I stood looking at her, finding it harder to go away than I had supposed. So closely had I watched the changes upon her face, that every line of it was deeply engraved upon my memory. Other and more familiar faces seemed to have faded in proportion to that distinctness of impression. Julia's features, for instance, had become blurred and obscure, like a painting which has lost its original clearness of tone.
"How soon will you come back again?" asked the faint, plaintive voice.
Clearly it did not occur to her that I could not pay her a visit without great difficulty. I knew how it was next to an impossibility to get over to Sark, for some time at least; but I felt ready to combat even impossibilities.
"I will come back," I said—"yes, I promise to come back in a week's time. Make haste and get well before then, mam'zelle. Good-by, now; good-by."

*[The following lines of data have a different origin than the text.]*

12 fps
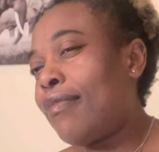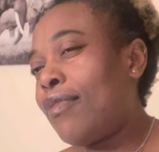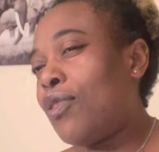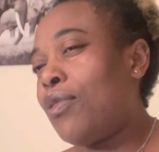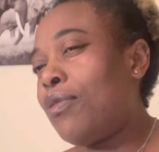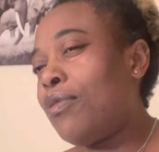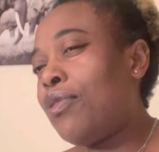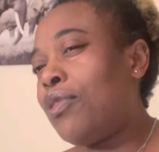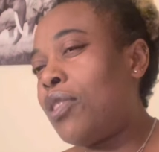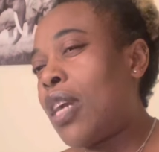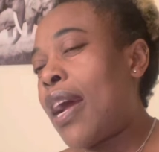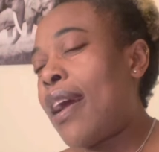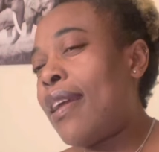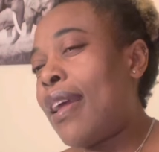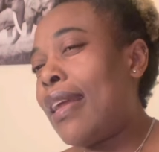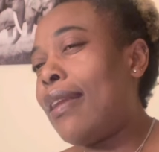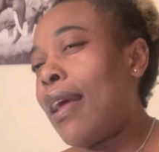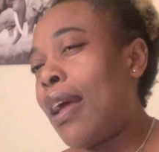to try
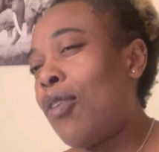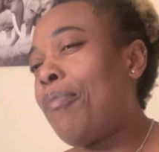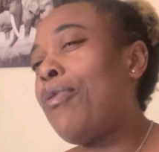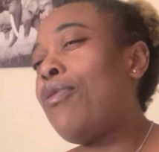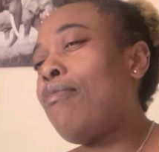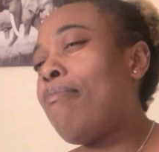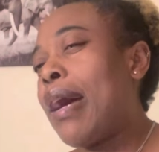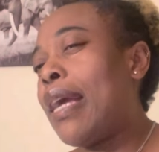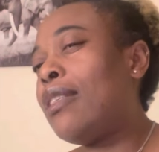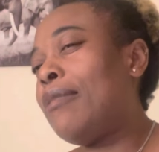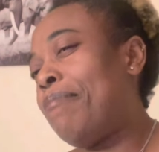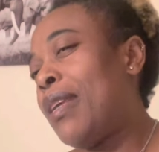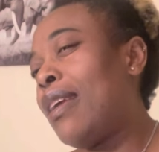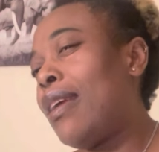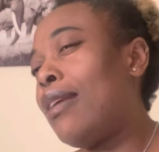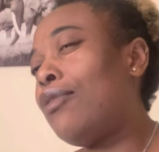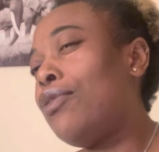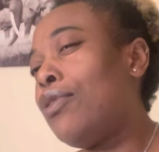and help you by
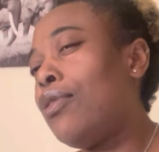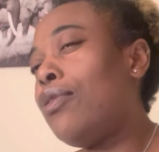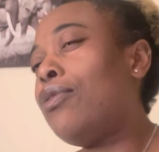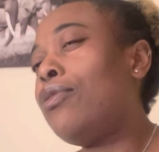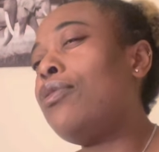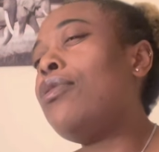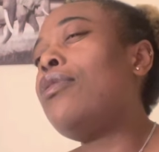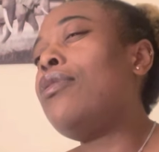speaking to you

I was going to sleep at Vaudin's Inn, near to Creux Harbor, from which the cutter would sail almost before the dawn. At five o'clock we started on oar passage—a boat-load of fishermen bound for the market. The cold was sharp, for it was still early in March, and the easterly wind pierced the skin like a myriad of fine needles. A waning moon was hanging in the sky over Guernsey, and the east was growing gray with the coming morning. By the time the sun was fairly up out of its bed of low-lying clouds, we had rounded the southern point of Sark, and were in sight of the Havre Gosselin. But Tardif's cottage was screened by the cliffs, and I could catch no glimpse of it, though, as we rowed onward, I saw a fine, thin column of white smoke blown toward us. It was from his hearth, I knew, and, at this moment, he was preparing an early breakfast for my invalid. I watched it till all the coast became an indistinct outline against the sky.